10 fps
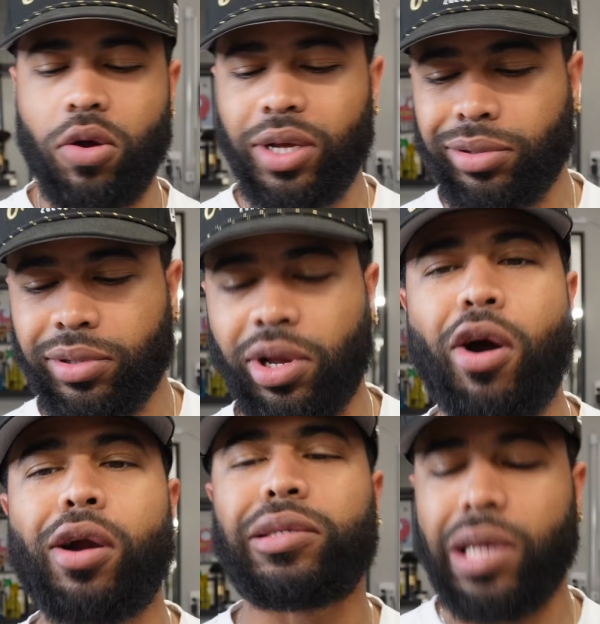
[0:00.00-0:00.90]
This was
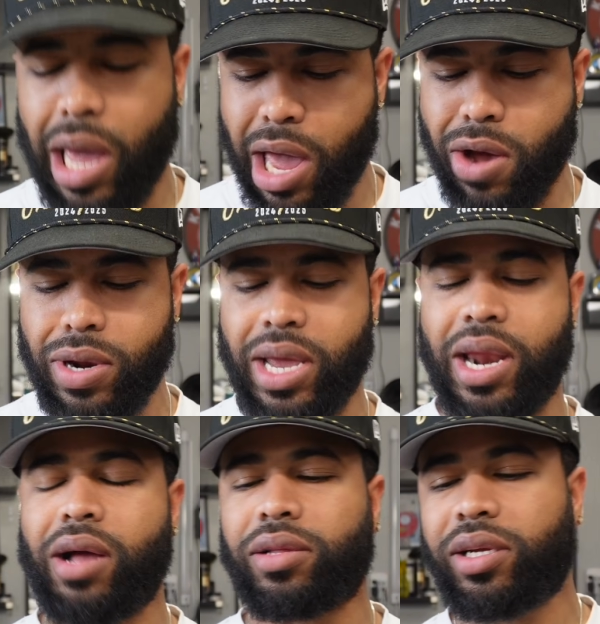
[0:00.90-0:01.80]
hard as hell to get
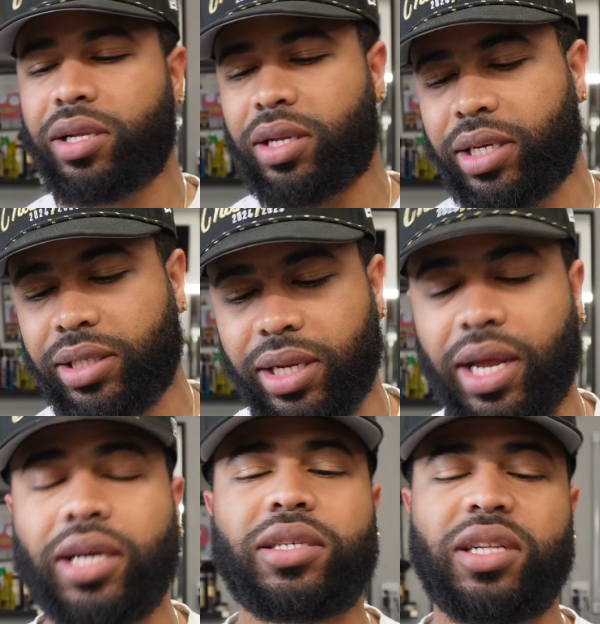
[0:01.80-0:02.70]
out the clip. It's a
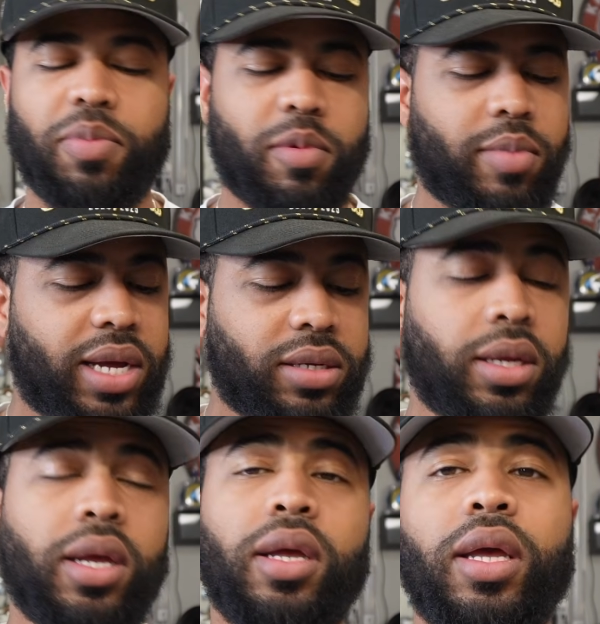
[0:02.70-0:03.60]
nice clipper, but
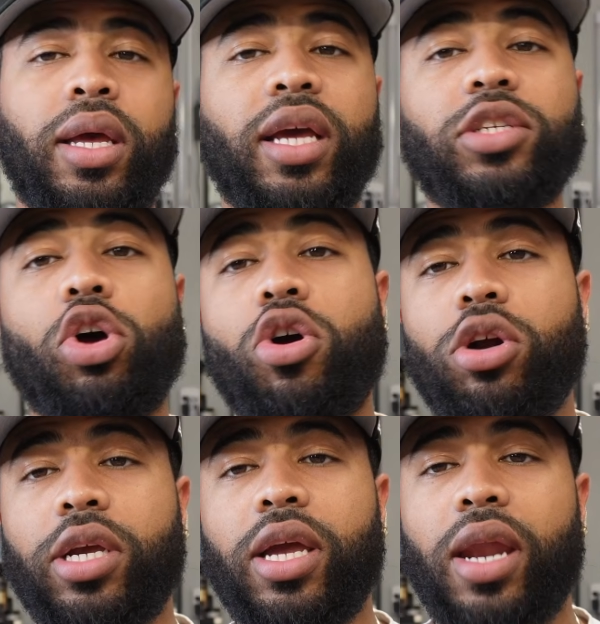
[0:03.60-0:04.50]
it's
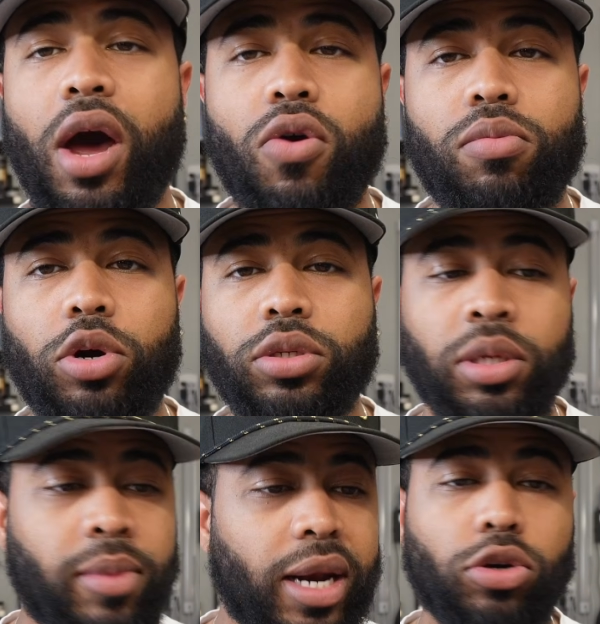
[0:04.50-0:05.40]
hard to get out, bro.
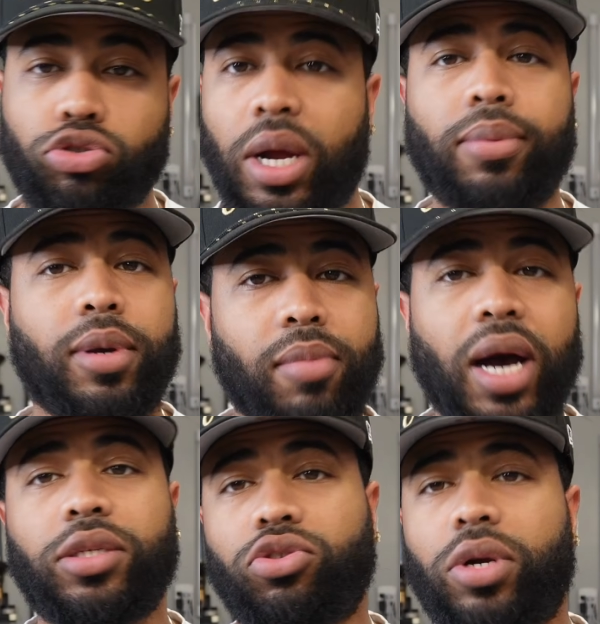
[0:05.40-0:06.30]
Somebody gonna drop the
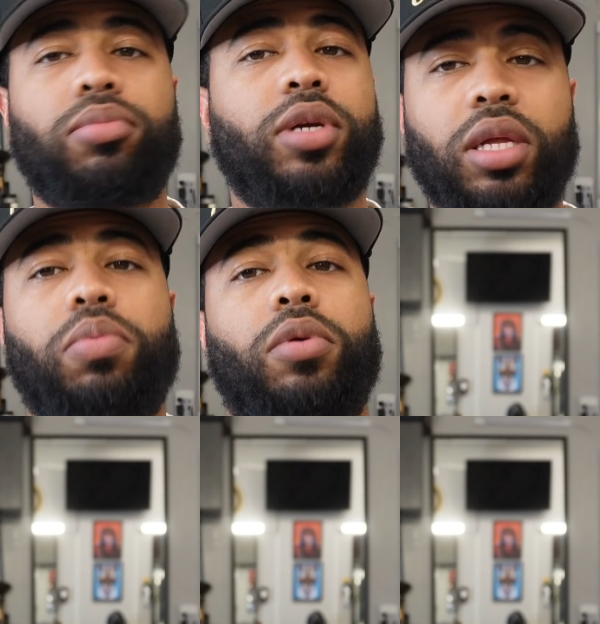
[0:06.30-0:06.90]
box and drop the clipper.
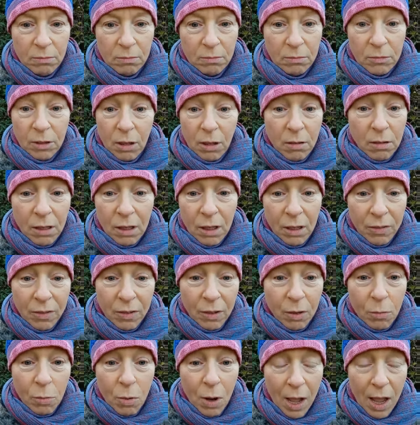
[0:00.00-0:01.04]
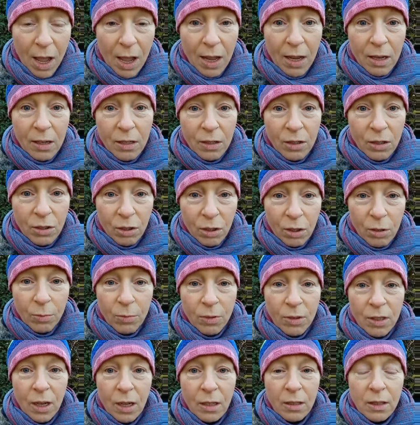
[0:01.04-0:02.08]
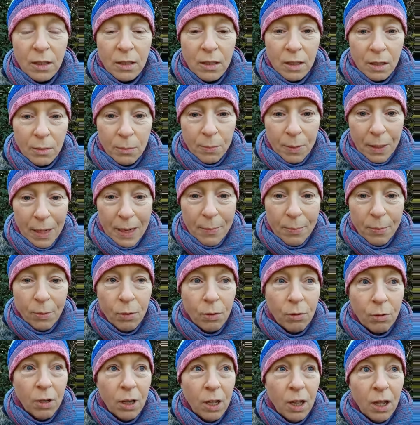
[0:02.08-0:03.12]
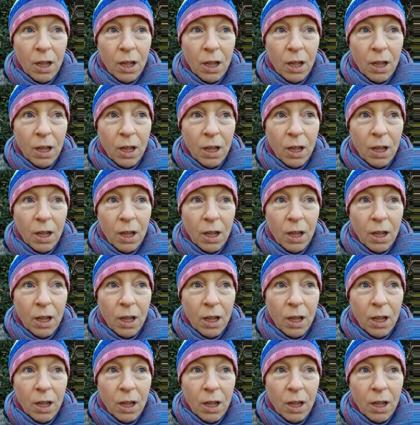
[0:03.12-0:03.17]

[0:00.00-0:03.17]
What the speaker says: Don't give it away to circumstances and people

WORK TO COMPLETE: An exact copy of the data above is required, printed without its pictures.

WRITTEN SOLUTION:
10 fps
[0:00.00-0:00.90]
This was
[0:00.90-0:01.80]
hard as hell to get
[0:01.80-0:02.70]
out the clip. It's a
[0:02.70-0:03.60]
nice clipper, but
[0:03.60-0:04.50]
it's
[0:04.50-0:05.40]
hard to get out, bro.
[0:05.40-0:06.30]
Somebody gonna drop the
[0:06.30-0:06.90]
box and drop the clipper.
[0:00.00-0:01.04]
[0:01.04-0:02.08]
[0:02.08-0:03.12]
[0:03.12-0:03.17]

[0:00.00-0:03.17]
What the speaker says: Don't give it away to circumstances and people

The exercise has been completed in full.